I always find these guys a little hard to look at in the spring, the sub-adult Northern Green Frogs, _Lithobates clamitans,_ that always seem to look emaciated this time of year. I have a sneaking suspicion that they are hanging out at the breeding ponds to snack on wee Peepers, so I don't feel too sorry for them:



There was much chorusing, Wood Frogs, Leopard Frogs, and Pickerel Frogs were all sounding off. As usual, the bravest are also the smallest. Hard to locate among last years dead grasses, but once found a Spring Peeper, _Pseudacris crucifer,_ will usually resume peeping with little encouragement:



And another Peeper, hanging on to some dead grasses. By this time, I had remembered how I had a pin-hole leak somewhere in my chest waders and my right boot was starting to get full (later in the summer I go out in sandals and bathing suit :Smile: ):



The last frog of the night, a robust adult Green Frog. I don't expect them to start calling for another month at least, but there are usually a few big males around with shifty looks in their eyes:



Overall a pretty decent first night out. But I think my best herping encounter so far happened when I scouted the swamp in the daylight hours before I returned after sundown for the frogs. I was delighted to find one of our resident Snapping Turtles, _Chelydra serpentina,_ hanging out on a mound of dead grass just out of the water.



It's a big'un. I believe it's one of two giants that I've found many times slowly swimming through the swamp or adjacent lazy stream last year (indeed, I found it again when I was out at night perusing the frog selection), but it was a treat to find it out of the water. More so since it was content to let me take as many pictures as I wanted, and get within it's snapping distance without showing any aggression towards me at all. A portrait of the turtle:



I checked back on it about 45 minutes after leaving it's space and it still hadn't moved- it was content to lounge in the air and nibble on the nearby dead grass. I usually only find them on land when they're laying eggs, or on their way to lay eggs, and those busy females I don't bother too much. I felt pretty ok invading this ones personal space for about 15 minutes, time enough to get some decent pics and probably what will be my favorite herp encounter of 2014. Is it too early to call that?

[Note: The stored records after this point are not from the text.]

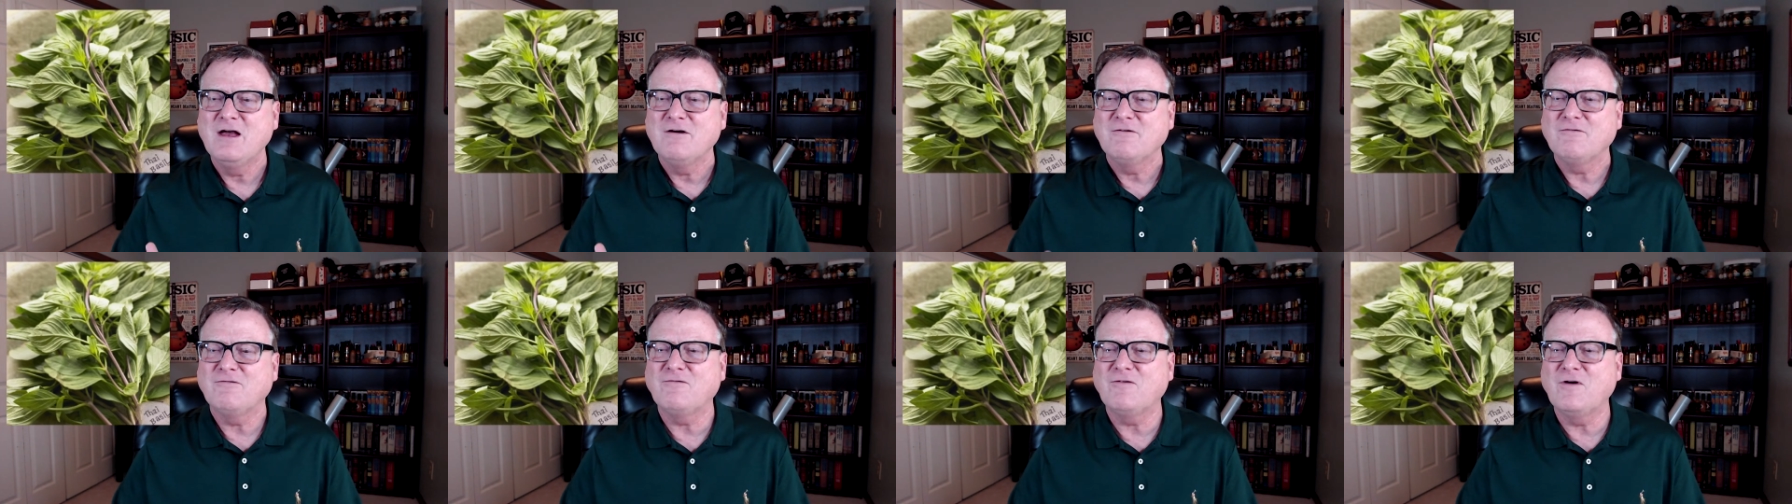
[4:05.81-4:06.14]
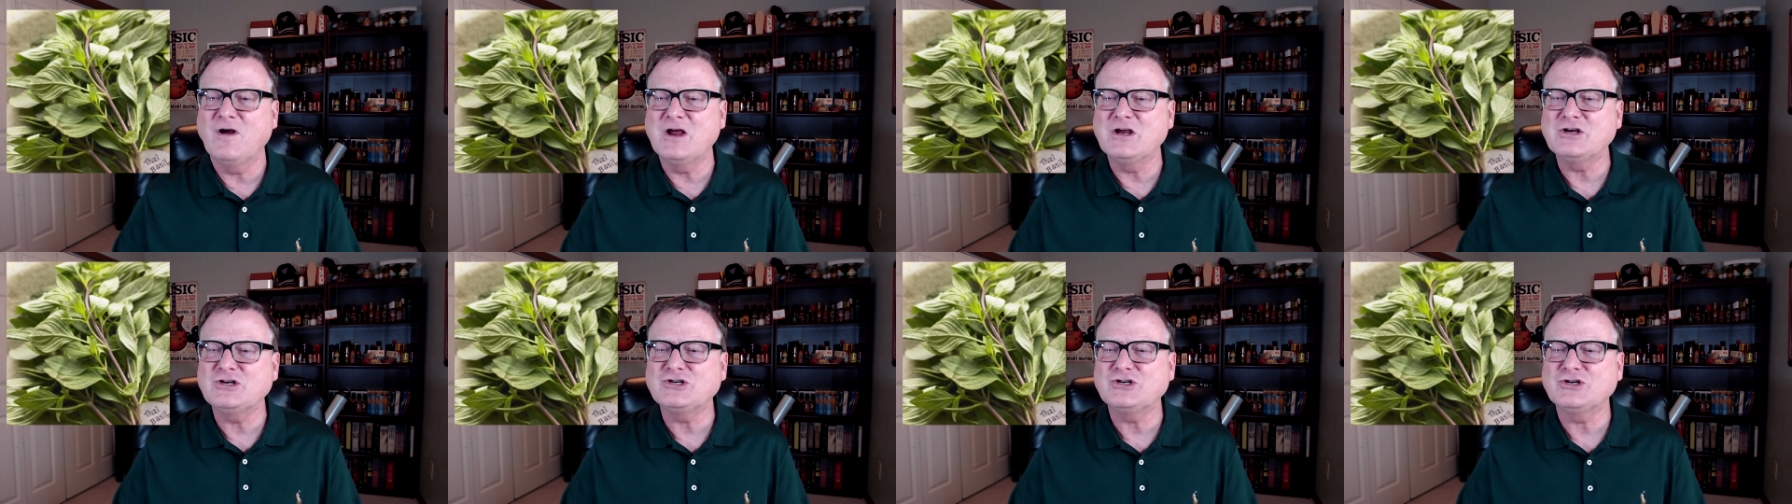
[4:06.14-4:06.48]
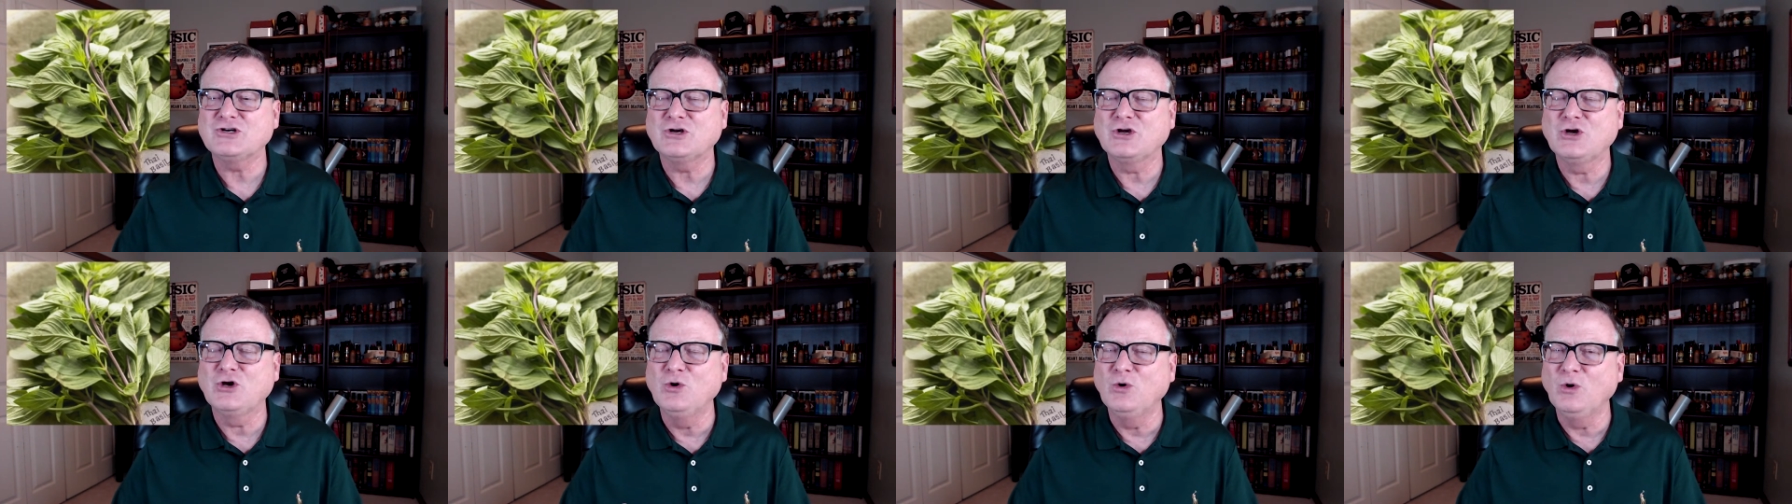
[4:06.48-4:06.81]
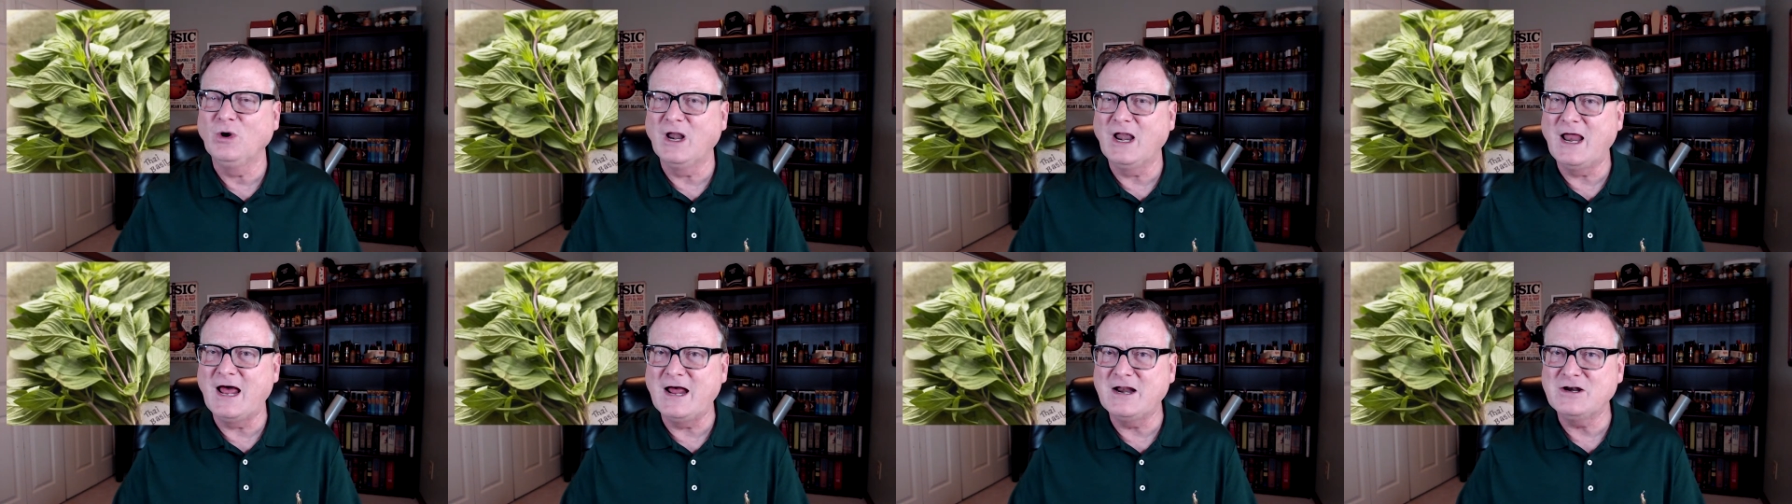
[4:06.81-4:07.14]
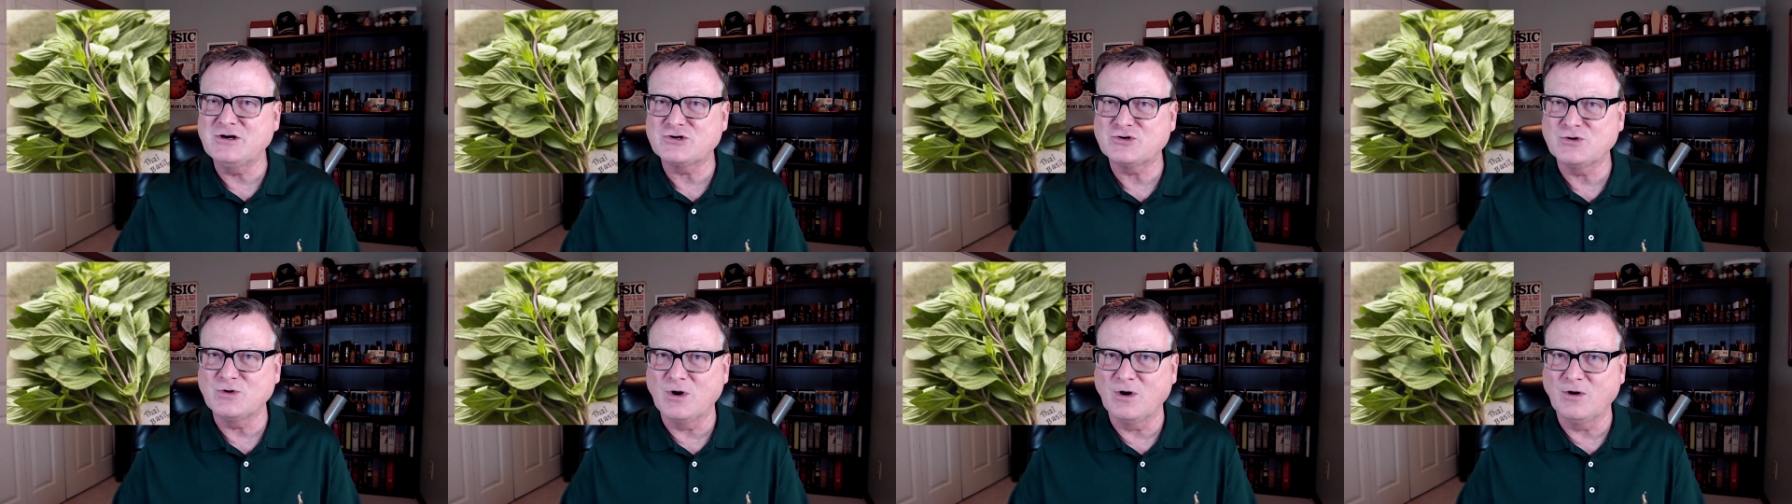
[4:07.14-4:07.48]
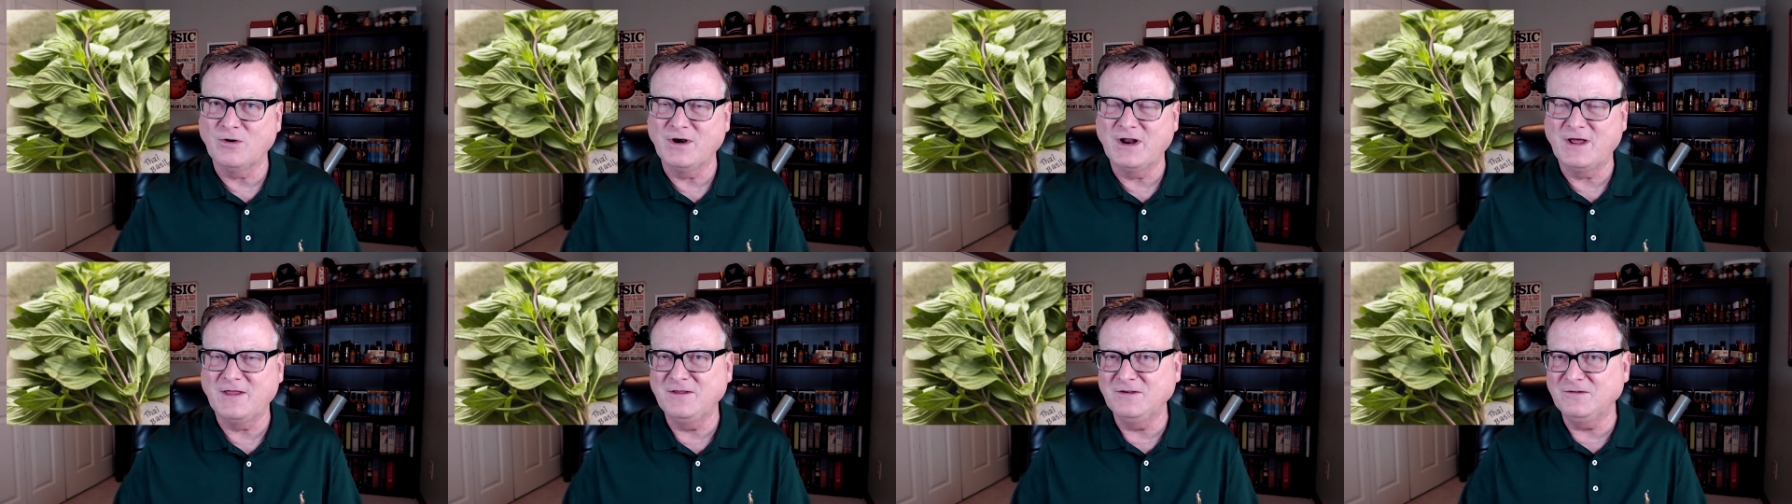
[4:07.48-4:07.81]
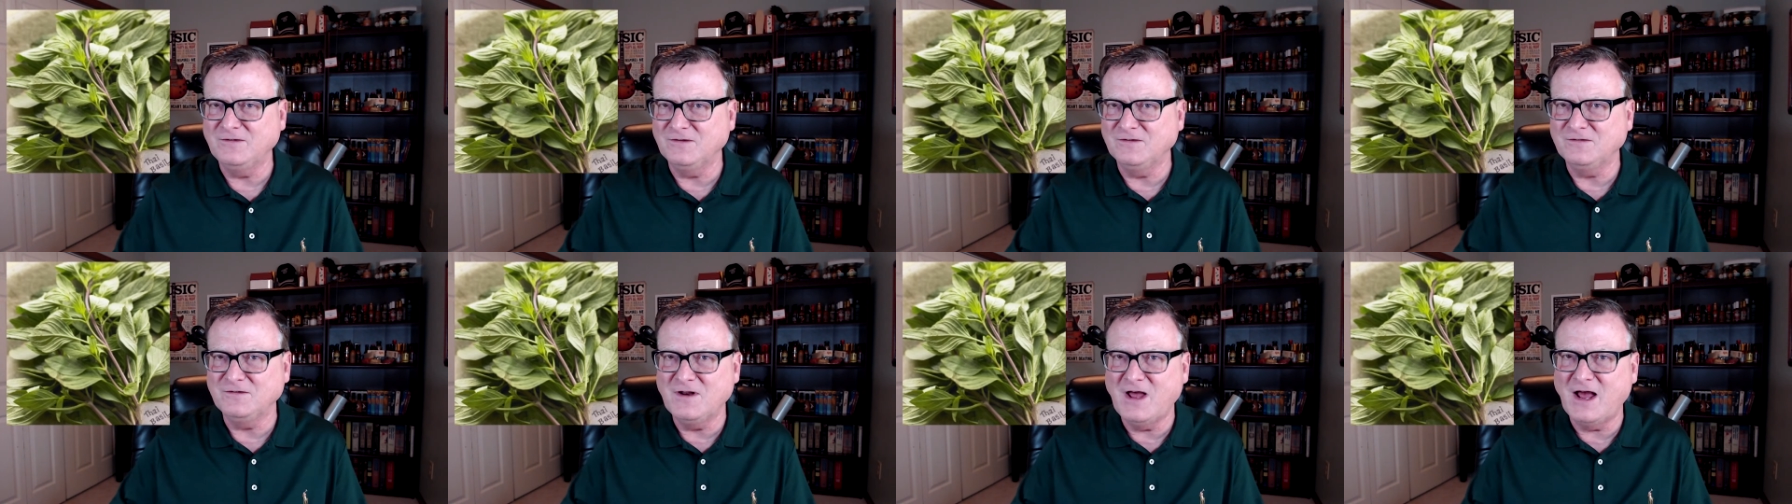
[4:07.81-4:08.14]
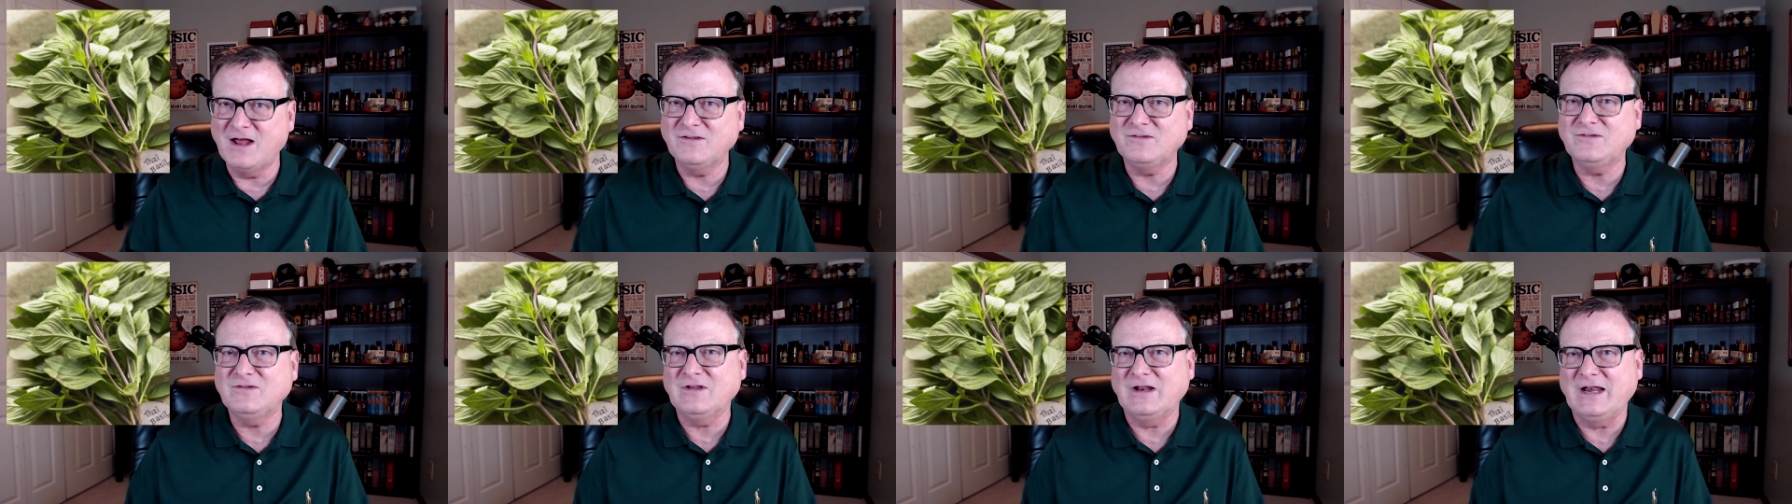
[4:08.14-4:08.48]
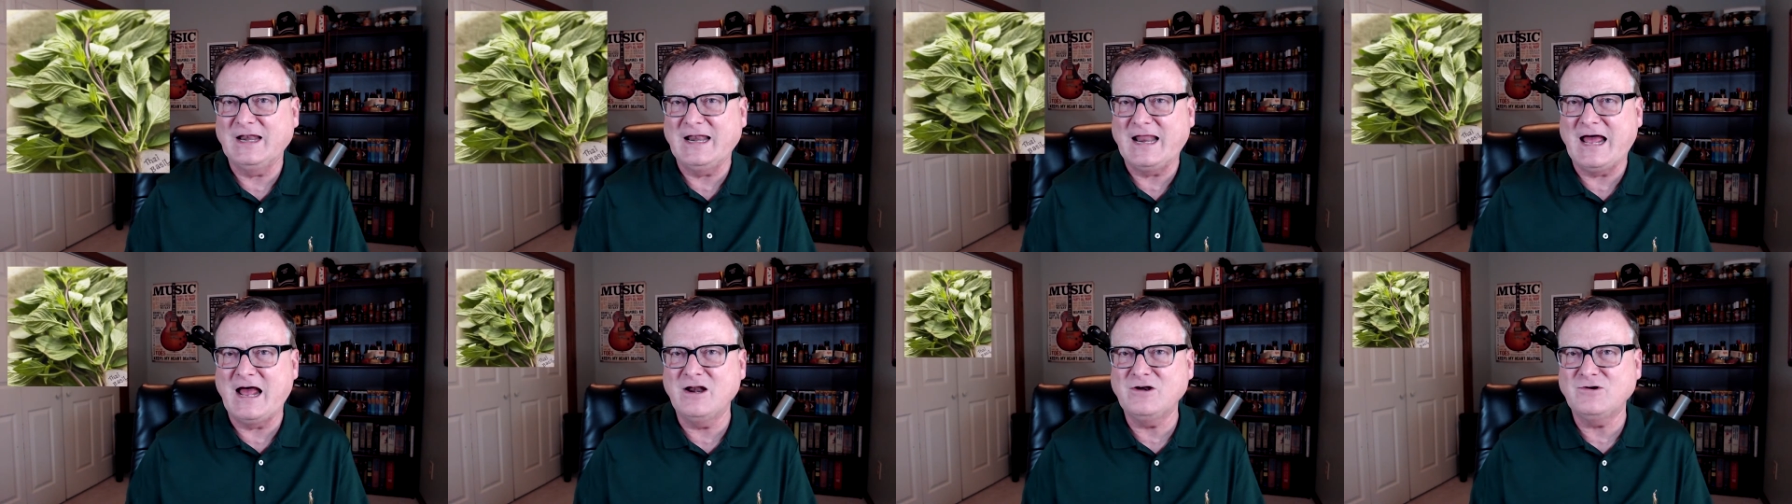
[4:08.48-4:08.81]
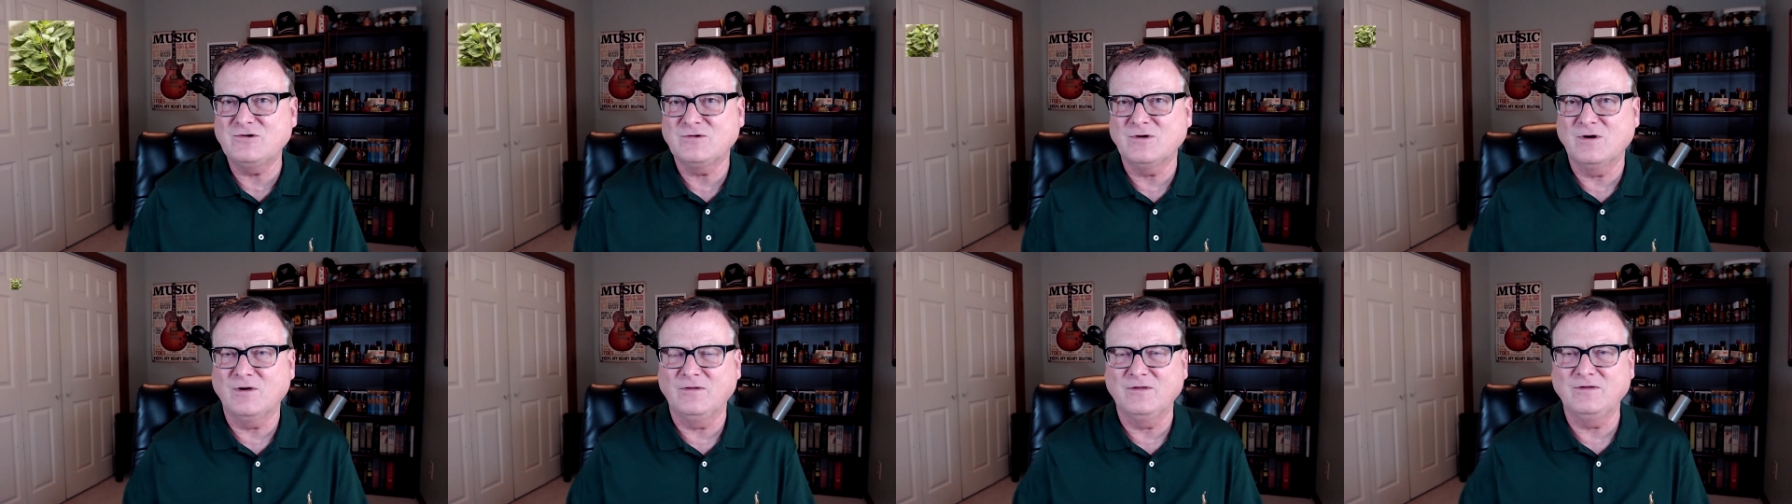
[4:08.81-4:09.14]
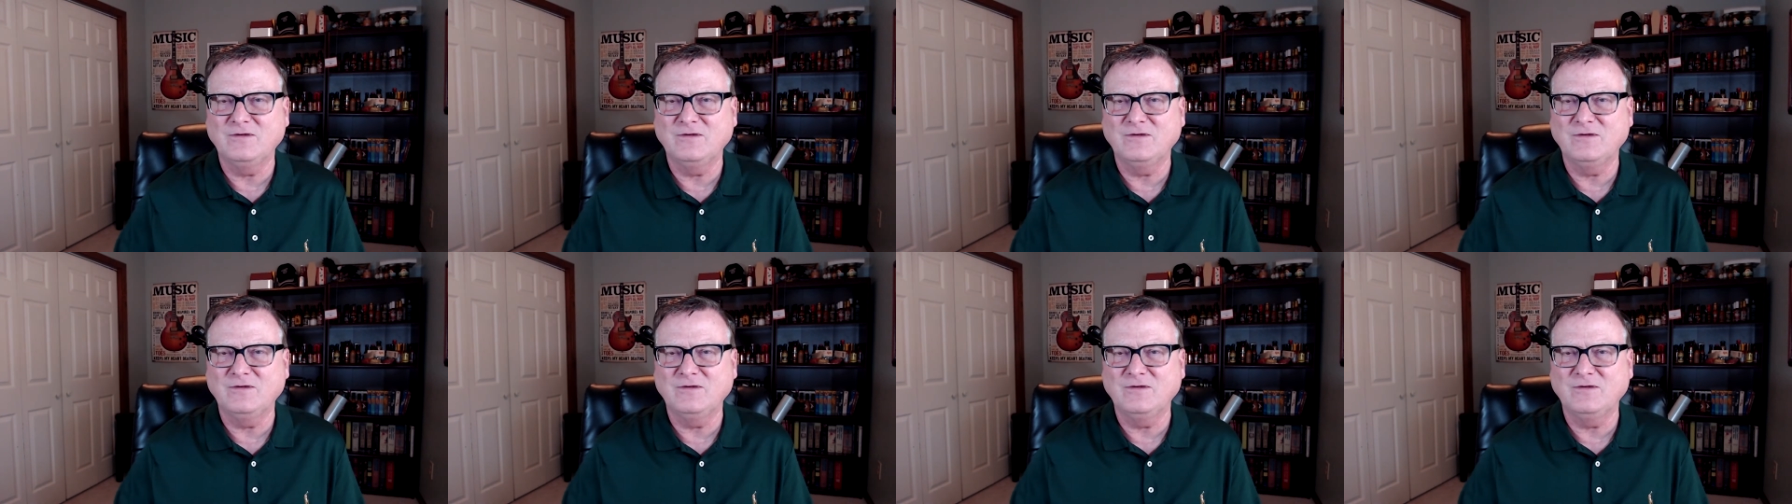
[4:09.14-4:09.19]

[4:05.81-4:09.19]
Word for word: Fresh culantro. Now this is not cilantro.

Thanks for taking the time to look! :Smile:

----------


## Carlos

Thanks for sharing your trip anecdotes and excellent photo's Brian  :Smile:  !  Waldo looks awesome  :Big Applause:  !

----------


## SweetApples

Will you get Waldo a mate if he wants to breed?.

----------


## Brian

> Thanks for sharing your trip anecdotes and excellent photo's Brian  !  Waldo looks awesome  !


Thanks :Smile: 




> Will you get Waldo a mate if he wants to breed?.


Nope, no breeding for him.

----------